Another scandal occurred in 2008, when Kerimov at the wheel of a Ferrari (and in the passenger seat at this moment sat a pretty Russian TV presenter) crashed into a tree in nice. Kerimov, a married father of three, suffered severe burns and went to Brussels for surgery. Later, he donated a million dollars to a Belgian Foundation for helping burn patients.
In 2017, Russian President Vladimir Putin awarded him the order of merit for the Fatherland, 2nd class.
The Russian Central Bank allowed the export of gold
Kerimov’s breakneck growth in income during the coronacrisis is due to the fact that his family owns 78.6% of the shares of Polyus-Gold. This concern, whose shares have soared in price along with the prices of the yellow metal itself, plays in the world’s top League of commodity markets and has an advantage over all others: its production costs are almost minimal.

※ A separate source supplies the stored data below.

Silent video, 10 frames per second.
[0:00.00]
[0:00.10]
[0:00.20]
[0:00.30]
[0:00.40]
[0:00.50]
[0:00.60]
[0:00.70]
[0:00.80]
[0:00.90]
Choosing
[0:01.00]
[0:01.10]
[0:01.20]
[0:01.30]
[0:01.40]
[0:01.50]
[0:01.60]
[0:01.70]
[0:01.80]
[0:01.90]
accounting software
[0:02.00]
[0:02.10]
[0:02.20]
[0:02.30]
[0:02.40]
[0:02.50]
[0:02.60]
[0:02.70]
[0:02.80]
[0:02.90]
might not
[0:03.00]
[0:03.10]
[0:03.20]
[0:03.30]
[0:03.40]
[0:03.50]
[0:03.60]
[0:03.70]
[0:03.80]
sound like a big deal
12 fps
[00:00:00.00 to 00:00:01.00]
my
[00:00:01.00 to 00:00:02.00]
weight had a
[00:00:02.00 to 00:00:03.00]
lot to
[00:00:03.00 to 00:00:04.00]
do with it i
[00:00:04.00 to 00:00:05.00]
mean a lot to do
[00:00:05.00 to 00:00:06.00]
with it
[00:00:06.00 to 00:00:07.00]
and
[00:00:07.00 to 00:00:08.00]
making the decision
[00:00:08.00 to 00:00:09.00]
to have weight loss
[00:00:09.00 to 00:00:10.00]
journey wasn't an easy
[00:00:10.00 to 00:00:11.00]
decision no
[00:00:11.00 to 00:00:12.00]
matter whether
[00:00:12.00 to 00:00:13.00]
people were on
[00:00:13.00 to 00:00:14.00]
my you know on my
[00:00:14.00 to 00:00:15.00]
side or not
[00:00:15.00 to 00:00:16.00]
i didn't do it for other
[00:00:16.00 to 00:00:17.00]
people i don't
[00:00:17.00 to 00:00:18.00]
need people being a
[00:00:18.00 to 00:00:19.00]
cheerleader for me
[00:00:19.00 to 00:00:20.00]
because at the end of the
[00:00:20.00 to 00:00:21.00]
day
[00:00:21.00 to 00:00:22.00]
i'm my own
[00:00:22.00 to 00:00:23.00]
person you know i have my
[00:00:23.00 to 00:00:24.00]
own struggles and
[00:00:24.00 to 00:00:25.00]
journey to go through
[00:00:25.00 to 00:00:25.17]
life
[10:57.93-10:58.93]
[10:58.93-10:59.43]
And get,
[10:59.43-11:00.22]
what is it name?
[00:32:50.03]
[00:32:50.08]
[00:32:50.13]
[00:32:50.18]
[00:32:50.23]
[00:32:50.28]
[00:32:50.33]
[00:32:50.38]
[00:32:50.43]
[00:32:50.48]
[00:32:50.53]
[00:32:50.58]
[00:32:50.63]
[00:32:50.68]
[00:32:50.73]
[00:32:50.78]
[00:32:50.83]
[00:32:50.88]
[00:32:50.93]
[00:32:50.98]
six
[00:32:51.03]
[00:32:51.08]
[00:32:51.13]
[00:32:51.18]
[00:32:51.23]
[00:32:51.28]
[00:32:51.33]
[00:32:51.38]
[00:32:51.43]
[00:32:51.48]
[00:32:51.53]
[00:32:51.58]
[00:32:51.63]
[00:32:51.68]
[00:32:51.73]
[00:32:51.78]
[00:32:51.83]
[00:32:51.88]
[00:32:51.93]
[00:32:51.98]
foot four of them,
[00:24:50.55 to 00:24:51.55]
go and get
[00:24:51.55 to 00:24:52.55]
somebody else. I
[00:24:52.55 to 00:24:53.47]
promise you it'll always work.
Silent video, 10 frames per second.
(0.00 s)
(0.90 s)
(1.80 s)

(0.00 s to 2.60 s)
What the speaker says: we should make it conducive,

The rapid growth of Polyus-Gold’s profits was made possible in part by the Russian Central Bank. On April 1, its management announced the transition to a new course. Before that, the Central Bank was one of the main buyers in the gold market. Now the regulator has refused to buy and allowed direct sales of the yellow metal abroad to manufacturers.
There was no shortage of demand. Many States are very interested in Russian gold. The main buyer, which accounted for up to 80% of sales, was the UK (which in many other areas defiantly refuses to cooperate with the Russians). London is home to the main trading platforms and physical gold storage facilities.
Gazprom can only dream of such a demand for gas, especially since along with the collapsed demand, the concern soon risks facing other problems that have their roots in the United States.
The Americans are out to interfere with the completion of the pipeline “Nord stream — 2”, which connects Russia and Germany. They claim that Europe may become overly dependent on Russia (however, they are silent about the fact that they intend to increase the supply of their own liquefied gas to the Old World).
US Secretary of state Mike Pompeo said on July 15 that the Russian gas pipeline is subject to an American law passed in 2017, which provides, in particular, sanctions against companies doing joint business with Russia, as well as countries such as Iran and North Korea.
The US seeks to prevent the completion of the second ” Nord stream»
Pompeo’s statement was just one of many steps the United States has taken in this direction. They had previously tried to prevent the completion of the Nord stream 2 gas pipeline by threatening its participants with sanctions. The restrictions, which came into force at the end of 2019, were aimed at the company that owns the pipe — laying ships involved in the project.
Thus, the construction of the gas pipeline has been suspended, but will soon continue with the participation of a Russian specialized vessel. President Putin managed to optimistically state that the project will be completed in early 2021 — with a delay of several months. At the same time, he enjoys the support of German politicians who oppose US interference in German Affairs.
Gazprom itself is struggling to maintain its leading position in the European market. In this regard, the concern engaged in dumping at the end of last year and at the beginning of this year. Gazprom representatives, despite the negative results in the first quarter and disastrous in the second, are confident that the market has already reached the bottom and pushed back from it, so that the situation will level off towards the end of the year.